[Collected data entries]
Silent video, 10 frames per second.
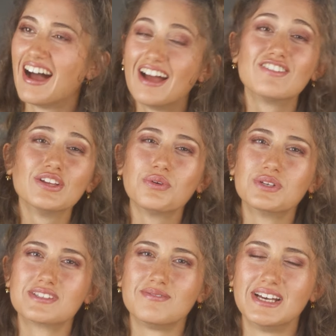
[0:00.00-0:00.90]
I really
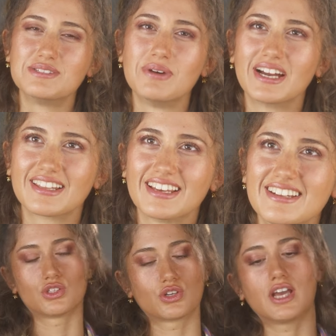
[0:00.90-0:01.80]
was a mess back
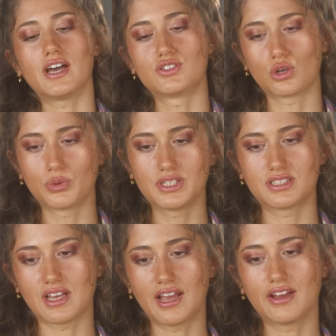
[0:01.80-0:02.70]
then. So yeah, as always,
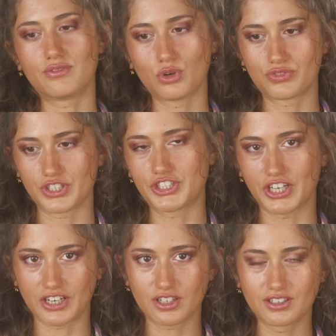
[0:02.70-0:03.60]
I have
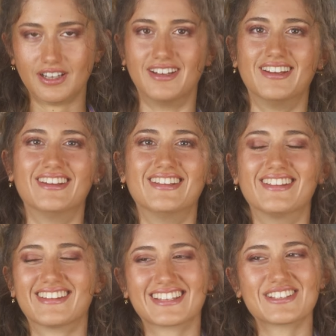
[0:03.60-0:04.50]
overshared
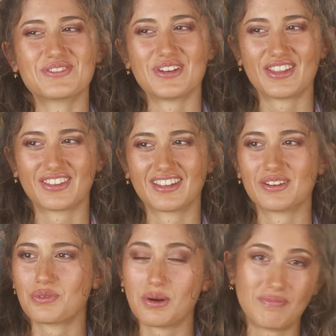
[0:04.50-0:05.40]
with
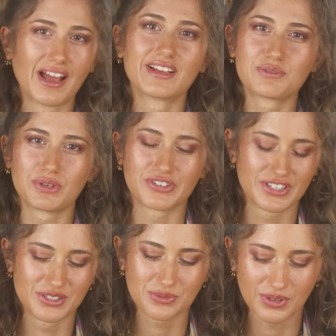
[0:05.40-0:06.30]
what my
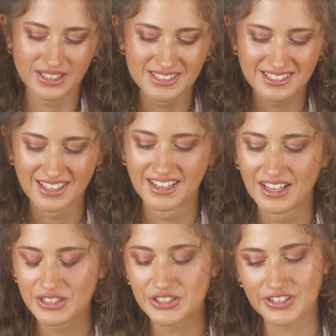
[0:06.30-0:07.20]
experience was
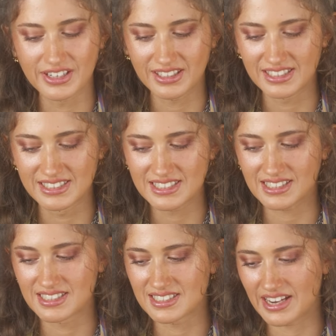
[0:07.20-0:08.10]
during the Indie
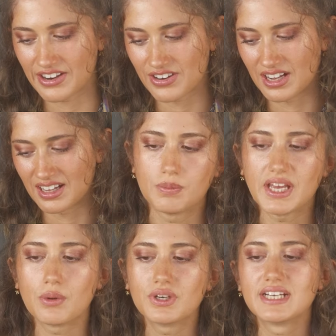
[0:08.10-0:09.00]
Sleaze era. But
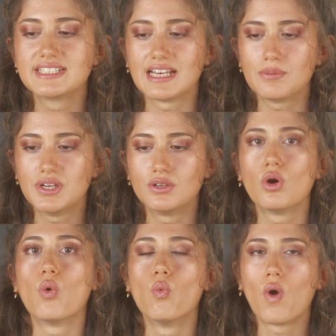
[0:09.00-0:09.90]
yeah, I want to examine
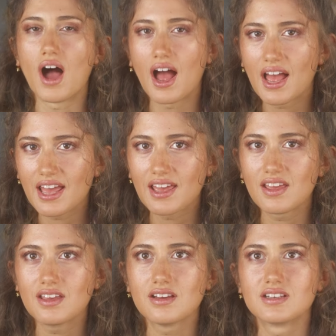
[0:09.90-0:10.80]

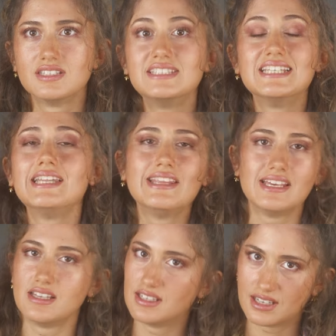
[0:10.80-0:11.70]
why did
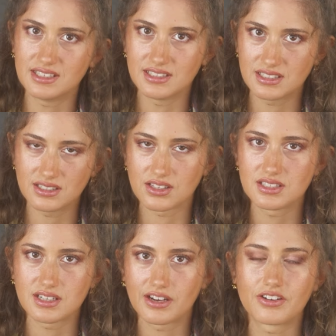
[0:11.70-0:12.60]
the Indie
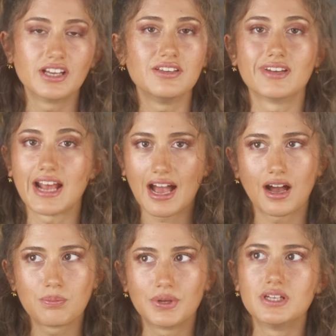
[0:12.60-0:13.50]
Sleaze era even
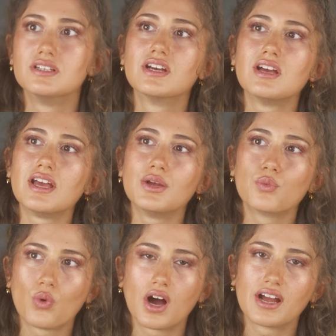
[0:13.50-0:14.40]
happen, and
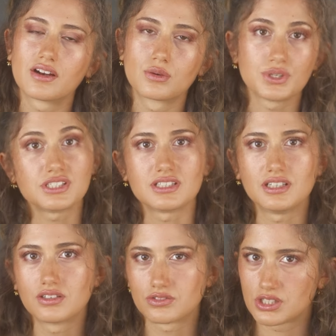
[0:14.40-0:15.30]
why are we
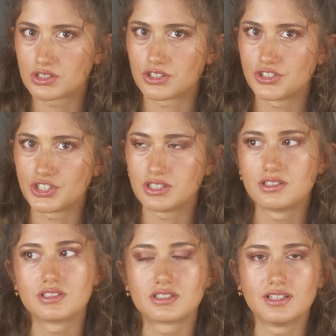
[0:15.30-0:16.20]
seeing a
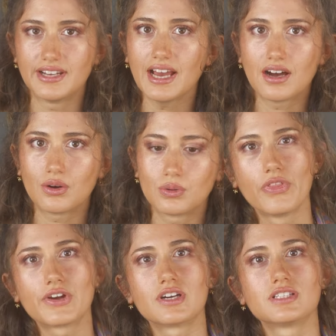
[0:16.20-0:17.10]
resurgence now?
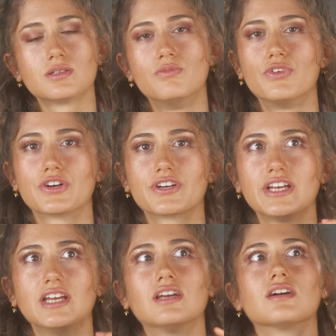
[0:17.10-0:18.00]
There are some
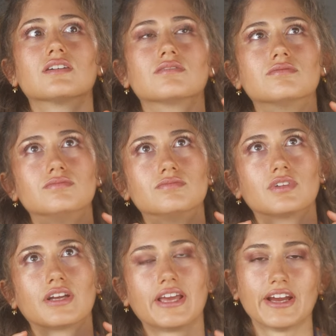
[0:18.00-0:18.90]
very
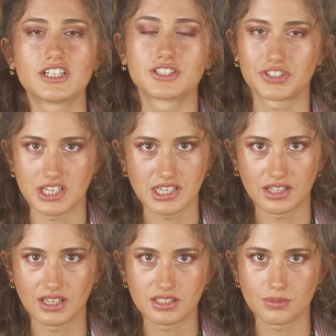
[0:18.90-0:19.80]
characteristic
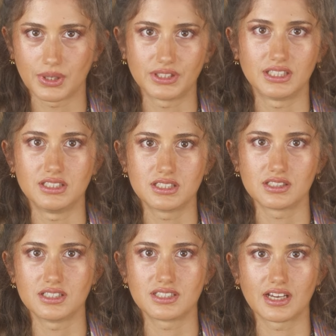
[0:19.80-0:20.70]
things about the Indie
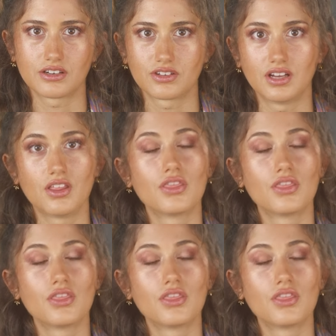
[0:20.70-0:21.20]
Sleaze era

Assignment >> No picture belongs in the copy. Print every entry above exactly as it stands.

Answer for the task >>
Silent video, 10 frames per second.
[0:00.00-0:00.90]
I really
[0:00.90-0:01.80]
was a mess back
[0:01.80-0:02.70]
then. So yeah, as always,
[0:02.70-0:03.60]
I have
[0:03.60-0:04.50]
overshared
[0:04.50-0:05.40]
with
[0:05.40-0:06.30]
what my
[0:06.30-0:07.20]
experience was
[0:07.20-0:08.10]
during the Indie
[0:08.10-0:09.00]
Sleaze era. But
[0:09.00-0:09.90]
yeah, I want to examine
[0:09.90-0:10.80]

[0:10.80-0:11.70]
why did
[0:11.70-0:12.60]
the Indie
[0:12.60-0:13.50]
Sleaze era even
[0:13.50-0:14.40]
happen, and
[0:14.40-0:15.30]
why are we
[0:15.30-0:16.20]
seeing a
[0:16.20-0:17.10]
resurgence now?
[0:17.10-0:18.00]
There are some
[0:18.00-0:18.90]
very
[0:18.90-0:19.80]
characteristic
[0:19.80-0:20.70]
things about the Indie
[0:20.70-0:21.20]
Sleaze era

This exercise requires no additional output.